# Problem
Nothing but an exact copy of the data should be given.

(Collected data)
= = = = =
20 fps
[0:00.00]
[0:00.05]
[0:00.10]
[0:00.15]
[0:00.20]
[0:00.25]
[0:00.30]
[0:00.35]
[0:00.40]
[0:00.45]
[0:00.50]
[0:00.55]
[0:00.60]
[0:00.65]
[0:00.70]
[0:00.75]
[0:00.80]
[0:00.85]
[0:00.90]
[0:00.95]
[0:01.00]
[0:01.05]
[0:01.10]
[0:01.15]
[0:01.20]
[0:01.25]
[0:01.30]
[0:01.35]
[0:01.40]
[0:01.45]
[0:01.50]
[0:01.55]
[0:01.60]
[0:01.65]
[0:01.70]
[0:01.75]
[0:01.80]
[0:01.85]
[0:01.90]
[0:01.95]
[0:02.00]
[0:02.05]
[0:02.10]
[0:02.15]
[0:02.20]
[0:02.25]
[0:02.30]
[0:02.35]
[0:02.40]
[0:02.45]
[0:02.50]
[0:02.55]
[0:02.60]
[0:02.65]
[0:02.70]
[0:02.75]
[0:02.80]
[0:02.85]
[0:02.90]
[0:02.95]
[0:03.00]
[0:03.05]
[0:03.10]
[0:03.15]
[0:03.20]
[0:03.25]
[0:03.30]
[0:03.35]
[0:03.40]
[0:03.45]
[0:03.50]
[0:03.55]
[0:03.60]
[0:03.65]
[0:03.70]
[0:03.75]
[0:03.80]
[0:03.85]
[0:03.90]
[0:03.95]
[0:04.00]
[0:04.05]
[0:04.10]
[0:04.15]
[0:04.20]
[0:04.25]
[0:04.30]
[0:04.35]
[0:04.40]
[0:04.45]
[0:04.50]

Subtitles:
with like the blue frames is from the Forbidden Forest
= = = = =
# Reply to the exercise
20 fps
[0:00.00]
[0:00.05]
[0:00.10]
[0:00.15]
[0:00.20]
[0:00.25]
[0:00.30]
[0:00.35]
[0:00.40]
[0:00.45]
[0:00.50]
[0:00.55]
[0:00.60]
[0:00.65]
[0:00.70]
[0:00.75]
[0:00.80]
[0:00.85]
[0:00.90]
[0:00.95]
[0:01.00]
[0:01.05]
[0:01.10]
[0:01.15]
[0:01.20]
[0:01.25]
[0:01.30]
[0:01.35]
[0:01.40]
[0:01.45]
[0:01.50]
[0:01.55]
[0:01.60]
[0:01.65]
[0:01.70]
[0:01.75]
[0:01.80]
[0:01.85]
[0:01.90]
[0:01.95]
[0:02.00]
[0:02.05]
[0:02.10]
[0:02.15]
[0:02.20]
[0:02.25]
[0:02.30]
[0:02.35]
[0:02.40]
[0:02.45]
[0:02.50]
[0:02.55]
[0:02.60]
[0:02.65]
[0:02.70]
[0:02.75]
[0:02.80]
[0:02.85]
[0:02.90]
[0:02.95]
[0:03.00]
[0:03.05]
[0:03.10]
[0:03.15]
[0:03.20]
[0:03.25]
[0:03.30]
[0:03.35]
[0:03.40]
[0:03.45]
[0:03.50]
[0:03.55]
[0:03.60]
[0:03.65]
[0:03.70]
[0:03.75]
[0:03.80]
[0:03.85]
[0:03.90]
[0:03.95]
[0:04.00]
[0:04.05]
[0:04.10]
[0:04.15]
[0:04.20]
[0:04.25]
[0:04.30]
[0:04.35]
[0:04.40]
[0:04.45]
[0:04.50]

Subtitles:
with like the blue frames is from the Forbidden Forest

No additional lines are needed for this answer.